Cryofibrinogenemia, Familial Primary

Clinical Features

Korst and Kratochvil (1955) coined the term cryofibrinogen for a plasma protein that precipitated on cooling and redissolved on rewarming to 37 degrees C. They found the protein associated with lung neoplasm complicated by thrombophlebitis migrans.

Lolin et al. (1989) described a 7-year-old girl who was found to have cryofibrinogenemia after developing transient nephrotic syndrome and hematuria after anesthesia. Heat loss is a common accompaniment of anesthesia because of the use of cold and dry gases, exposure to a cool environment of often vasodilated patients, heat loss from the operation site, the infusion of cold fluids, and abolition of the shivering reflex by muscle relaxants. It is greatest in children because of their larger ratio of surface area to volume.

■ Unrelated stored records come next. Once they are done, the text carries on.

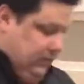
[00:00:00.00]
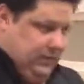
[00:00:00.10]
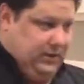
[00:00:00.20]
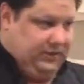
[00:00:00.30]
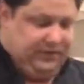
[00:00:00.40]

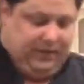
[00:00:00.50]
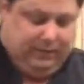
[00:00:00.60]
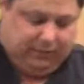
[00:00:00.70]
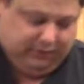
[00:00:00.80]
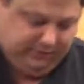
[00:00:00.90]
That's
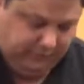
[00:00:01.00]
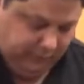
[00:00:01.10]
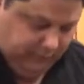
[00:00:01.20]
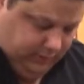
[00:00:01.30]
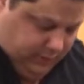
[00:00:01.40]
unbelievable.
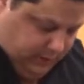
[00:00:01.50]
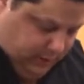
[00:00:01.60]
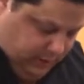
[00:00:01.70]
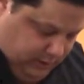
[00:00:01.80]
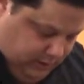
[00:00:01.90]

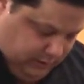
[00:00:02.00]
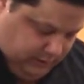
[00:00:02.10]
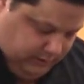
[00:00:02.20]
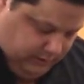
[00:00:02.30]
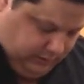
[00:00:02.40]

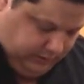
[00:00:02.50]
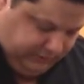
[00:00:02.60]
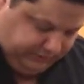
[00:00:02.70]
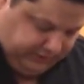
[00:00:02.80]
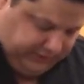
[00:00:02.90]

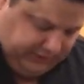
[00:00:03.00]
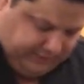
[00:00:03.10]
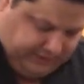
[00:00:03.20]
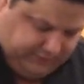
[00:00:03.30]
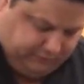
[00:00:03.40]
Let's clean up
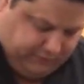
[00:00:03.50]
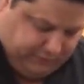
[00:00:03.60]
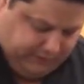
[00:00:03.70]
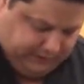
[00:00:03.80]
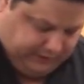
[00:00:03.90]
that rim
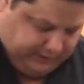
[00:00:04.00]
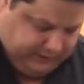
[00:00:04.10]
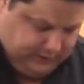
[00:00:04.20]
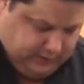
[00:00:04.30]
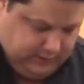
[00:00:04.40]
right there,
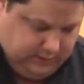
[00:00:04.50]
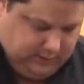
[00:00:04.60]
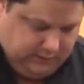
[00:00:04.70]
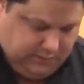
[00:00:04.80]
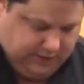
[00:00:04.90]

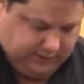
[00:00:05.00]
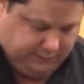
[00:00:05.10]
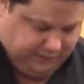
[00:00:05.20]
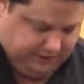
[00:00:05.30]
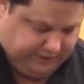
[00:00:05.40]
make it
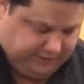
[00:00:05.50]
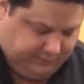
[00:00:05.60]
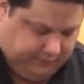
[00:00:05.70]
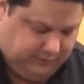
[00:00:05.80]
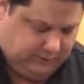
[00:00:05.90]

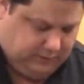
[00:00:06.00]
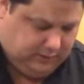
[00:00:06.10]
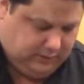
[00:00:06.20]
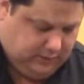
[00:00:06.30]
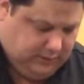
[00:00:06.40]
presentable.
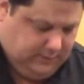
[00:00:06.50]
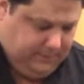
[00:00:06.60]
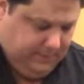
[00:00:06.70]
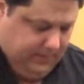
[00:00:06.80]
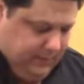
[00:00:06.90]

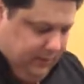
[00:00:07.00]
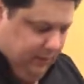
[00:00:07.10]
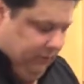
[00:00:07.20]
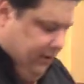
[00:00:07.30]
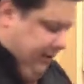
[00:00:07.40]

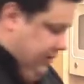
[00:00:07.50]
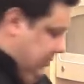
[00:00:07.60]
All right.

Investigation of the patient's family showed that the trait was familial, probably autosomal dominant inasmuch as male-to-male transmission was observed. An unusual fact was that the cryofibrinogen precipitated at 35 degrees C; usually the temperature necessary to cause precipitation is lower. Both parents of the proband had cryofibrinogenemia. Although not known to be related, both came from Welsh mining valleys. Lolin et al. (1989) raised the possibility of homozygosity in the proband. Several members of the family developed acrocyanosis over uncovered noses and cheeks when exposed to cold for the first time on a skiing holiday in Austria. The mutation in this disorder may involve one of the structural genes for fibrinogen (134820, 134830, 134850).